* **YOUR TASK**: Please reproduce the entries that follow, keeping each word intact.

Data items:
━━━━━━━━━━━━━━━━━━━━

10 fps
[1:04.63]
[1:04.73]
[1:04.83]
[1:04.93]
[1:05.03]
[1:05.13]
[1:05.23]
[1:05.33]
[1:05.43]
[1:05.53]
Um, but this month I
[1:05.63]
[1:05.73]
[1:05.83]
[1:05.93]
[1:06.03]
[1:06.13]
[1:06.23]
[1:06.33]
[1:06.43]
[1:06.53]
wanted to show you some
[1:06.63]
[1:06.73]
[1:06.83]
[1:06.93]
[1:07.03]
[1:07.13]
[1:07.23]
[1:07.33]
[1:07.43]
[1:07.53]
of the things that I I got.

━━━━━━━━━━━━━━━━━━━━

* **SOLUTION TO THIS EXERCISE**:
10 fps
[1:04.63]
[1:04.73]
[1:04.83]
[1:04.93]
[1:05.03]
[1:05.13]
[1:05.23]
[1:05.33]
[1:05.43]
[1:05.53]
Um, but this month I
[1:05.63]
[1:05.73]
[1:05.83]
[1:05.93]
[1:06.03]
[1:06.13]
[1:06.23]
[1:06.33]
[1:06.43]
[1:06.53]
wanted to show you some
[1:06.63]
[1:06.73]
[1:06.83]
[1:06.93]
[1:07.03]
[1:07.13]
[1:07.23]
[1:07.33]
[1:07.43]
[1:07.53]
of the things that I I got.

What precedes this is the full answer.